It's hard to obtain C1 tho, in the ZkVM case C1 is the implicit commit that the proof system is using to commit ALL memory. It's not like in Halo2 u can init a column and force it to be zero in all unused rows. The ZkVM guest code literally init blob: Vec<u8>, and this memory allocation is written somewhere of the STARK circuit along with other memory traces, how do u get the C1 which commit all these?

Do you know the number of cycles of the point precompile for c-kzg vs rust-kzg? We only have to do point precompile calculations on the revm side.

Well @smtmfft says 200-300M for c-kzg in Risc0 but i can't get it compiled in Sp1 so idk.

We may also want to use sha256 instead of keccak for the hashing of the data, if it saves some cycles (sha256 should be a bit more efficient, but we'll have to see about that I guess).

We should use which ever that's the fastest, sp1 has both sha256 and keccak so we have see cycles and the actually time of those syscall.

Brechtpd commented 1 week ago

I still think x=hash(C1,C2), which is used in the formula's of both dankrad and vitalik (and what we also did for the PSE circuits: taikoxyz/zkevm-circuits#37 (comment) and checked by Aleksei/Mario for correctness).

It's hard to obtain C1 tho, in the ZkVM case C1 is the implicit commit that the proof system is using to commit ALL memory. It's not like in Halo2 u can init a column and force it to be zero in all unused rows. The ZkVM guest code literally init blob: Vec<u8>, and this memory allocation is written somewhere of the STARK circuit along with other memory traces, how do u get the C1 which commit all these?

C1 = keccak/sha256 hash of the blobdata C2 = kzg commitment of the blobdata (free from ethereum)

No need to use any built in commitment of the blobdata inside the zkVM circuit itself, the hash is also a commitment we can just calculate inside the VM.

Do you know the number of cycles of the point precompile for c-kzg vs rust-kzg? We only have to do point precompile calculations on the revm side.

Well @smtmfft says 200-300M for c-kzg in Risc0 but i can't get it compiled in Sp1 so idk.

That's for the calculation of the kzg commitment as far as I know, not the point precompile.

We may also want to use sha256 instead of keccak for the hashing of the data, if it saves some cycles (sha256 should be a bit more efficient, but we'll have to see about that I guess).

We should use which ever that's the fastest, sp1 has both sha256 and keccak so we have see cycles and the actually time of those syscall.

sha256 you would expect to be faster, but do indeed need to measure it to make sure.

CeciliaZ030 commented 1 week ago

👌

Screen Shot 2024-06-17 at 11 31 04 PM
dankrad commented 1 week ago

C1 = keccak/sha256 hash of the blobdata

Yes, you can do this if it's cheap enough to evaluate keccak/sha256 inside your proof system.

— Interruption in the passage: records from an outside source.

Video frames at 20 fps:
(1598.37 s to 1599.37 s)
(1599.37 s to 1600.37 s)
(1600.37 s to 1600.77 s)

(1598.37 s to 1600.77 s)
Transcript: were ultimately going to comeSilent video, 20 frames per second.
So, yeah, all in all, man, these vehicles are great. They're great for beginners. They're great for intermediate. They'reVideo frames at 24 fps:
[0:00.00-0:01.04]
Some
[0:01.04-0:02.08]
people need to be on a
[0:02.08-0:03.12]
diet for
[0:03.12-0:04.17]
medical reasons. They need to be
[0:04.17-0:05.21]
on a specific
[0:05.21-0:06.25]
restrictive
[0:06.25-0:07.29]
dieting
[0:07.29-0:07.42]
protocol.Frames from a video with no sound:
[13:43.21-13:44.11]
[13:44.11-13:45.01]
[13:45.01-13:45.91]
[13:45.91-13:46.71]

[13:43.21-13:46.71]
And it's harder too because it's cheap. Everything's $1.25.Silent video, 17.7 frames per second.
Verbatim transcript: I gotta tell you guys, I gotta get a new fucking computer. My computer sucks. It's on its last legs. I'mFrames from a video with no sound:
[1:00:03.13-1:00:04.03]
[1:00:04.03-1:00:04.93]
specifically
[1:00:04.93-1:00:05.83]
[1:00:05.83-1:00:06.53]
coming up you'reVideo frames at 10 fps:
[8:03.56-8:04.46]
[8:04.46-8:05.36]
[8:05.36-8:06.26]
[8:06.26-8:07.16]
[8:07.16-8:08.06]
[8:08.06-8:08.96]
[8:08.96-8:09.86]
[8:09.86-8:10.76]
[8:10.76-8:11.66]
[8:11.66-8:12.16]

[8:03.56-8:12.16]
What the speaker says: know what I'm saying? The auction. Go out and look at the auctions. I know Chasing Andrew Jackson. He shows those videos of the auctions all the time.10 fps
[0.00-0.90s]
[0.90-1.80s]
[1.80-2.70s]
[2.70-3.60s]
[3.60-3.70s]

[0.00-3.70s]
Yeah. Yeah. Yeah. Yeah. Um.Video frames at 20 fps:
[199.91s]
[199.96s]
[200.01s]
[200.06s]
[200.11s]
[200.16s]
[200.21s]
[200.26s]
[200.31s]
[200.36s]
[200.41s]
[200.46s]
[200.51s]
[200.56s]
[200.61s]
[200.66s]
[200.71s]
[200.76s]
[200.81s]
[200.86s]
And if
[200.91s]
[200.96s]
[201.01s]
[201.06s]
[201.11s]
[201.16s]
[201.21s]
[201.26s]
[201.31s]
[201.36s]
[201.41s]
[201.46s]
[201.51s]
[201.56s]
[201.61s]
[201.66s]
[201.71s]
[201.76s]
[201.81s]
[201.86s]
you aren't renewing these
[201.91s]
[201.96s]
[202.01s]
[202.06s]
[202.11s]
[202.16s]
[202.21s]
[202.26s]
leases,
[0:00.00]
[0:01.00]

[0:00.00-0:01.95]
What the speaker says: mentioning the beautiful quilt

It's not safe to leave out C1: it's possible to find another polynomial f'(x) that evaluates to f'(x)=f(x)=y and that would pass the check.

CeciliaZ030 commented 1 week ago

Yes, you can do this if it's cheap enough to evaluate keccak/sha256 inside your proof system.

It's not safe to leave out C1: it's possible to find another polynomial f'(x) that evaluates to f'(x)=f(x)=y and that would pass the check.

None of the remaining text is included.